== Segment start ==
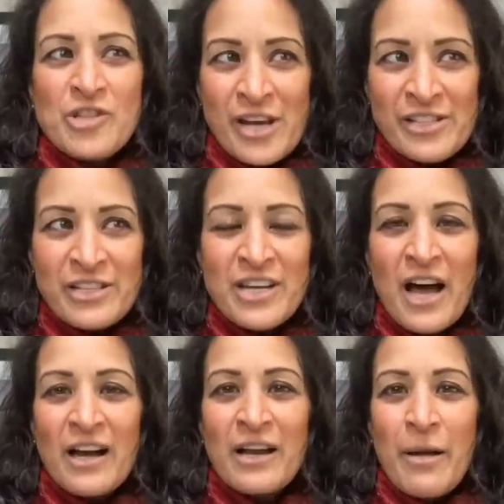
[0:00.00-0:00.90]
Justin
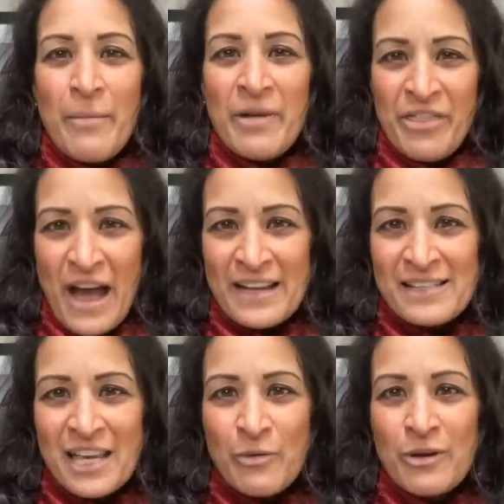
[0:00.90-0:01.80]
Tuck, Matthias
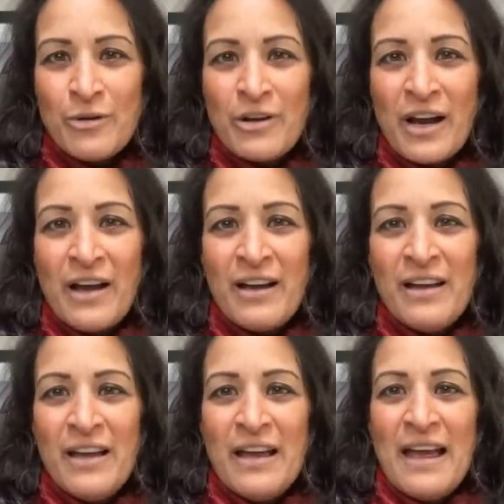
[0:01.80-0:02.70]
Kiwanuka,
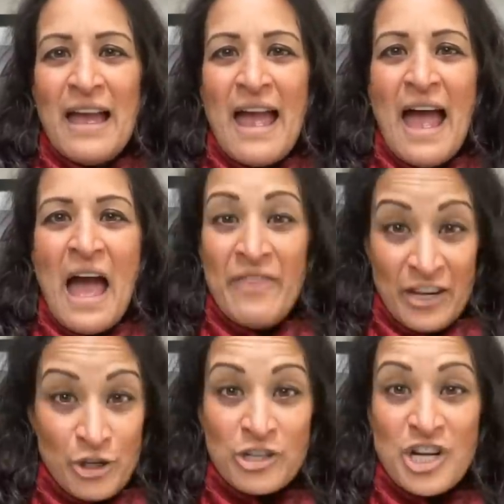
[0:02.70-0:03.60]
and
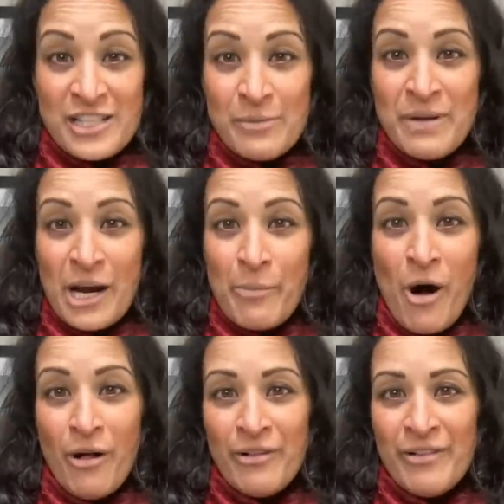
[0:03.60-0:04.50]
they took Jason
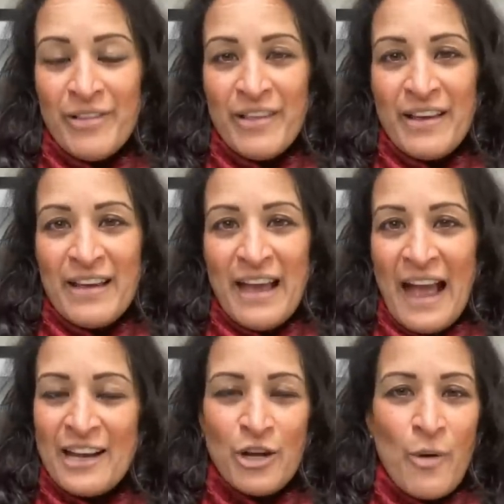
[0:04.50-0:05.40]
Pierre-Paul.
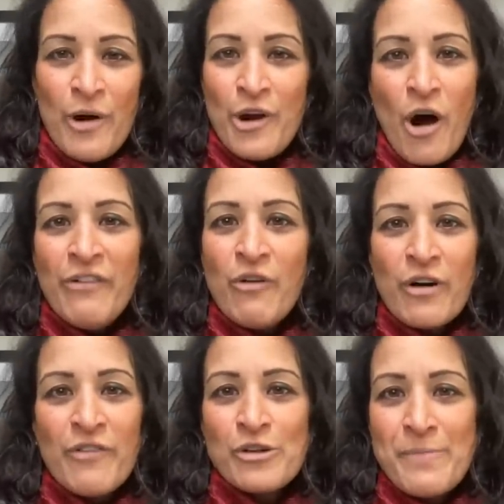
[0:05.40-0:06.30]
Mm. And you know what? All four
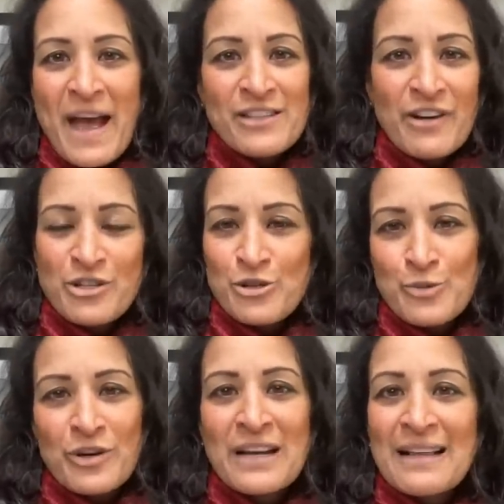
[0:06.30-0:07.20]
of those pass rushers
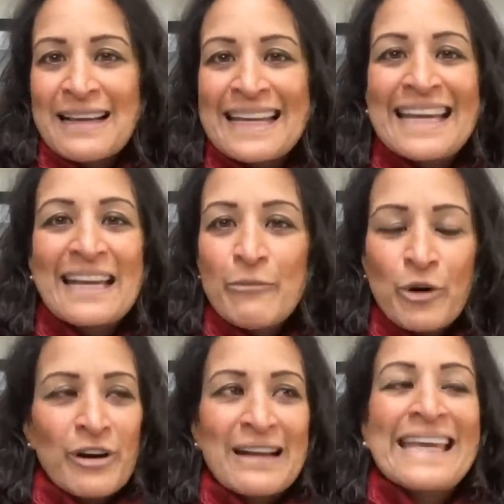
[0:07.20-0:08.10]

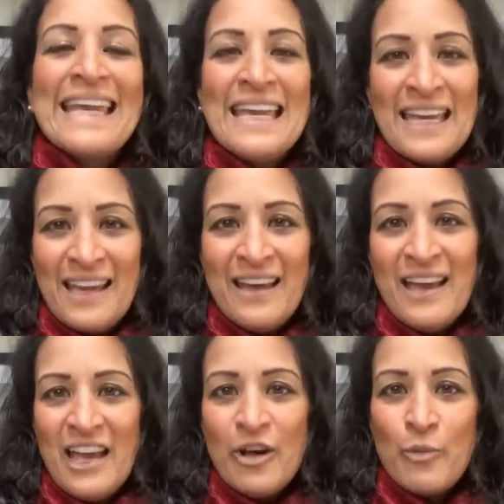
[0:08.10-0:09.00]
were key
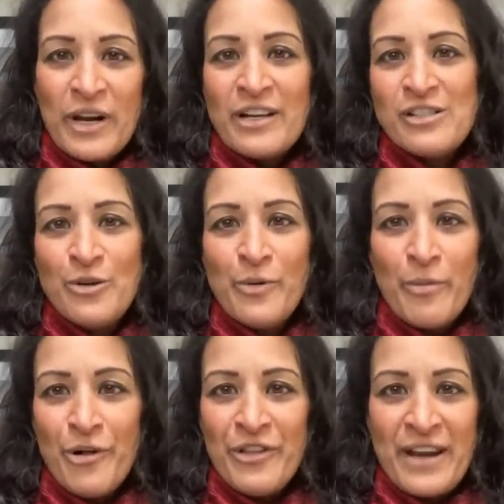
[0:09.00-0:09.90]
in winning a Super
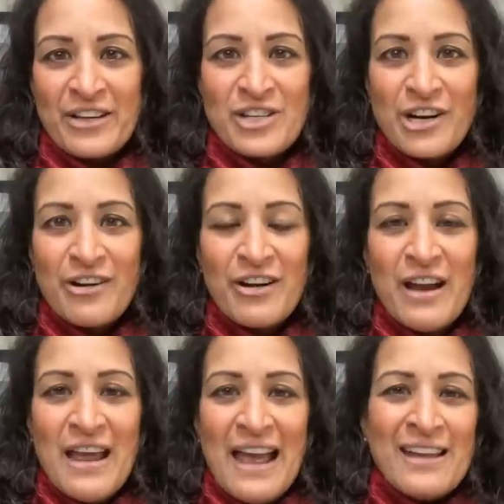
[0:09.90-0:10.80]
Bowl the next year.
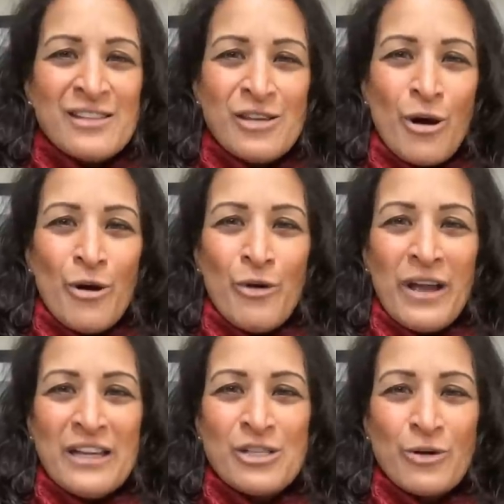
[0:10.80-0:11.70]
And so
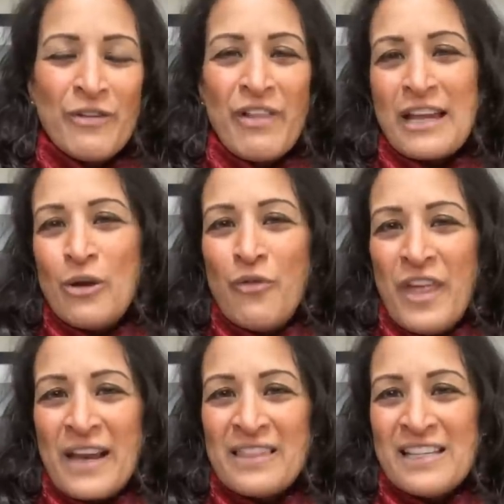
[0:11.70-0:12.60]
it's sort of like you
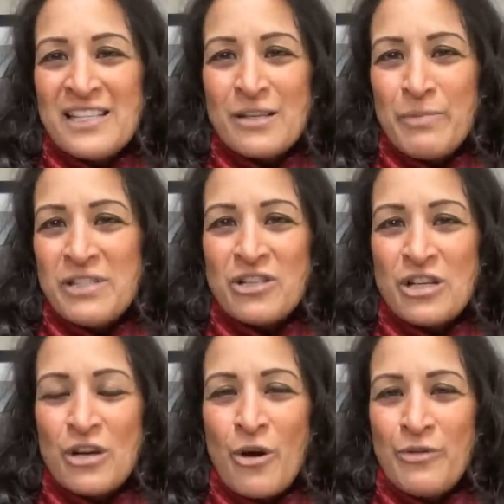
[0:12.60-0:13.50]
think this is a
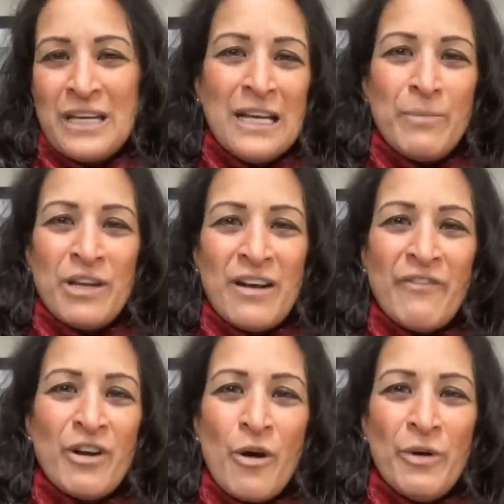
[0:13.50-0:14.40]
position you don't need, but you
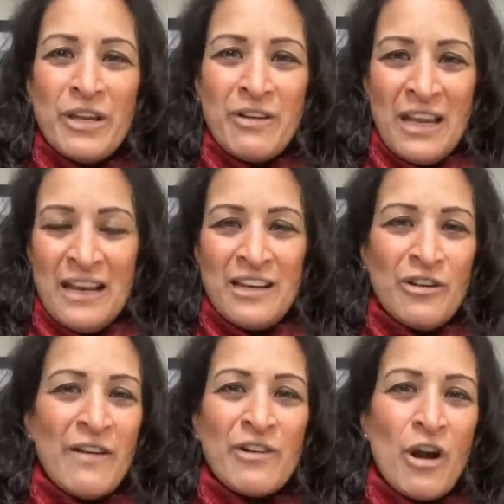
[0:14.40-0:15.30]
never know what you need, and
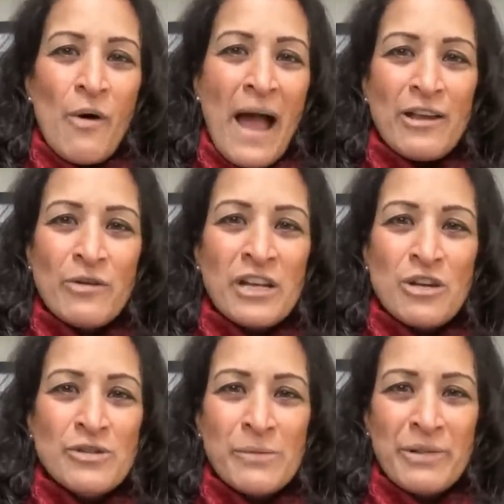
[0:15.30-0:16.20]
you never know how you can
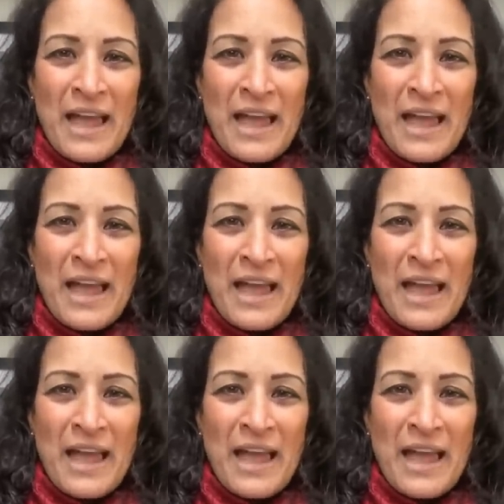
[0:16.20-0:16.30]
use a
== Segment end ==
→ **PROBLEM DETAILS**
Transcribe every entry exactly, leaving out the pictures.

→ **SOLUTION FOR THIS EXERCISE**
[0:00.00-0:00.90]
Justin
[0:00.90-0:01.80]
Tuck, Matthias
[0:01.80-0:02.70]
Kiwanuka,
[0:02.70-0:03.60]
and
[0:03.60-0:04.50]
they took Jason
[0:04.50-0:05.40]
Pierre-Paul.
[0:05.40-0:06.30]
Mm. And you know what? All four
[0:06.30-0:07.20]
of those pass rushers
[0:07.20-0:08.10]

[0:08.10-0:09.00]
were key
[0:09.00-0:09.90]
in winning a Super
[0:09.90-0:10.80]
Bowl the next year.
[0:10.80-0:11.70]
And so
[0:11.70-0:12.60]
it's sort of like you
[0:12.60-0:13.50]
think this is a
[0:13.50-0:14.40]
position you don't need, but you
[0:14.40-0:15.30]
never know what you need, and
[0:15.30-0:16.20]
you never know how you can
[0:16.20-0:16.30]
use a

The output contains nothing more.